Enter HTTP headers which are also extensible and, as it turns out, in the process of being extended (or at least refined) to handle this very requirement by fellow down under, Mark Nottingham. See the “Web Linking” IETF Internet-Draft (draft-nottingham-http-link-header, at the time of writing version 05) for the nitty gritty details and the ietf-http-wg list for some current discussions. Basically it clarifies the existing Link: headers and the result looks something like this:

Link: <http://example.com/TheBook/chapter2>; rel="previous"; title="previous chapter">

The Link: header itself is also extensible so we can faithfully represent our model by adding e.g. the local device name when linking storage and network resources to compute resources and other requisite attributes. It would be helpful if the content-type were also specified (Atom allows for multiple links of the same relation provided the content-type differs for example) but language is already covered by HTTP (it doesn’t seem useful to advertise French links to someone who already asked to speak English).

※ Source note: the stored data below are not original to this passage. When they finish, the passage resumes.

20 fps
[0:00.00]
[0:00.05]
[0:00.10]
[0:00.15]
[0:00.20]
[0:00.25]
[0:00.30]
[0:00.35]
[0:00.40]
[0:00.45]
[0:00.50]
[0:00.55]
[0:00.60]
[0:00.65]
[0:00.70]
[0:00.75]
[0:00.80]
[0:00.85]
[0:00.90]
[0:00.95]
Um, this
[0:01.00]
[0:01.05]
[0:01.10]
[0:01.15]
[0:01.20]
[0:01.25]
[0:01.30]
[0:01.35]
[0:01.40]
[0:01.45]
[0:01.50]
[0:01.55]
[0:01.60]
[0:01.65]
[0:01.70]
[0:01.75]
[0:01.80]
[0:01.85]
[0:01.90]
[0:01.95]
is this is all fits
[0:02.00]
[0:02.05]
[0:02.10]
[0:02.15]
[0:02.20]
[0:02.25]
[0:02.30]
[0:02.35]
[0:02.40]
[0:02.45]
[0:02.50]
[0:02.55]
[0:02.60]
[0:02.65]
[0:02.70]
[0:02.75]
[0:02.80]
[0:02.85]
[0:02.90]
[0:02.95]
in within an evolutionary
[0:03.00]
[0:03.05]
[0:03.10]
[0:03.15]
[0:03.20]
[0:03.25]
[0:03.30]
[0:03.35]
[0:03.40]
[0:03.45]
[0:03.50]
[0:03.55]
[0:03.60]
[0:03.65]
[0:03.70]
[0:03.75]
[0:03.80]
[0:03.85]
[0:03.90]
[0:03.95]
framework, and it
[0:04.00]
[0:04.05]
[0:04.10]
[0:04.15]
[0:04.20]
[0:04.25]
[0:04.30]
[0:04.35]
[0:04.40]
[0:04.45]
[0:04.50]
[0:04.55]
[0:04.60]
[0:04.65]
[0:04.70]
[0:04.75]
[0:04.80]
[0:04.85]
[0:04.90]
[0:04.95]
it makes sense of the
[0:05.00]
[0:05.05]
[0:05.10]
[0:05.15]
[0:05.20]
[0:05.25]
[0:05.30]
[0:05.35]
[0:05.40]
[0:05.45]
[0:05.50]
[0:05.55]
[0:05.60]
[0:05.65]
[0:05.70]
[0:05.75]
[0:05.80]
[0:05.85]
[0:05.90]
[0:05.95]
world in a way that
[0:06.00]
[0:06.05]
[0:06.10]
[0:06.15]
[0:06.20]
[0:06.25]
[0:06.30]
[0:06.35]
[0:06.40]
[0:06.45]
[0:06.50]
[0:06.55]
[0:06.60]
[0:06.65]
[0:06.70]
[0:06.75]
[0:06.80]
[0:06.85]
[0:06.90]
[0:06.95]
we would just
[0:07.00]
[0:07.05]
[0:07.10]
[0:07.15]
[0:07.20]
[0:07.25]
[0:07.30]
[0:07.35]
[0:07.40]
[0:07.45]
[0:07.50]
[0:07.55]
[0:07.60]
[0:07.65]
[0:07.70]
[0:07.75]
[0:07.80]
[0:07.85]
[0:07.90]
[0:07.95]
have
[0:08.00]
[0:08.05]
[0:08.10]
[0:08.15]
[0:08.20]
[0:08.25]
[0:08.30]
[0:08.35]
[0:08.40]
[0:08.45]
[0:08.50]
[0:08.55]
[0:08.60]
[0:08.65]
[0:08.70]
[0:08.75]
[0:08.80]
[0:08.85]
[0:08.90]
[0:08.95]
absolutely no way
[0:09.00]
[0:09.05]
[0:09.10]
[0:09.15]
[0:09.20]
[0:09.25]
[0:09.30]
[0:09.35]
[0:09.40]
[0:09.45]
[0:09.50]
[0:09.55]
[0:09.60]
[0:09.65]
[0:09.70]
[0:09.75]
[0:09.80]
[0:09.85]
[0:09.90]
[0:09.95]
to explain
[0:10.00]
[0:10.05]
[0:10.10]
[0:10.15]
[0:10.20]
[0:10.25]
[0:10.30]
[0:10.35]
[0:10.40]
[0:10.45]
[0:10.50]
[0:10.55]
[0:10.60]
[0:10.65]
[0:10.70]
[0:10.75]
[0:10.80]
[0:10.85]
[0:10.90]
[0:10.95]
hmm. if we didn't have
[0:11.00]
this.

It’s also interesting to note that earlier versions of the HTTP RFCs actually [poorly] specified both the Link: headers as well as LINK and UNLINK methods for maintaining links between web resources. John Pritchard had a crack at clarification in the Efficient HyperLink Maintenance for HTTP I-D but like most I-Ds this one seems to have died after 6 months, and with it the methods themselves. It seems to me that adding HTTP methods at this time is a drastic (and almost certainly infeasible) action, especially for something that could just as easily be accomplished via headers ala Set-Cookie: (too bad the I-D doesn’t specify how to add/delete/modify links!). In the simplest sense a Link: header appearing in a PUT or POST could replace the existing one(s) but something more elegant for acting on individual links would be nice – probably a discussion worth having on the ietf-http-wg list.

Organisation of Information

Looking back to Atom for a second we’re still missing some key functionality:

  • Atom id -> HTTP URL
  • Atom updated -> HTTP Last-Modified: Header
  • Atom title and summary -> Atom/HTTP Slug: Header or equivalent
  • Atom link -> HTTP Link: Header
  • Atom category -> ???

Houston, we have a problem. OCCI use cases range from embedded hypervisors exposing a single resource to a single entry-point for an entire enterprise or the “Great Global Grid” – we need a way to organise, categories and search for the information, likely including:

  • Free text search via a Google-style “?q=firewall” syntax
  • Taxonomy via categories (already done for Atom) for things like “Operating System” and “Data Center”
  • Folksonomy via [user] tags (already done for Atom and bearing in mind that tag spaces are cool) for things like “testlab”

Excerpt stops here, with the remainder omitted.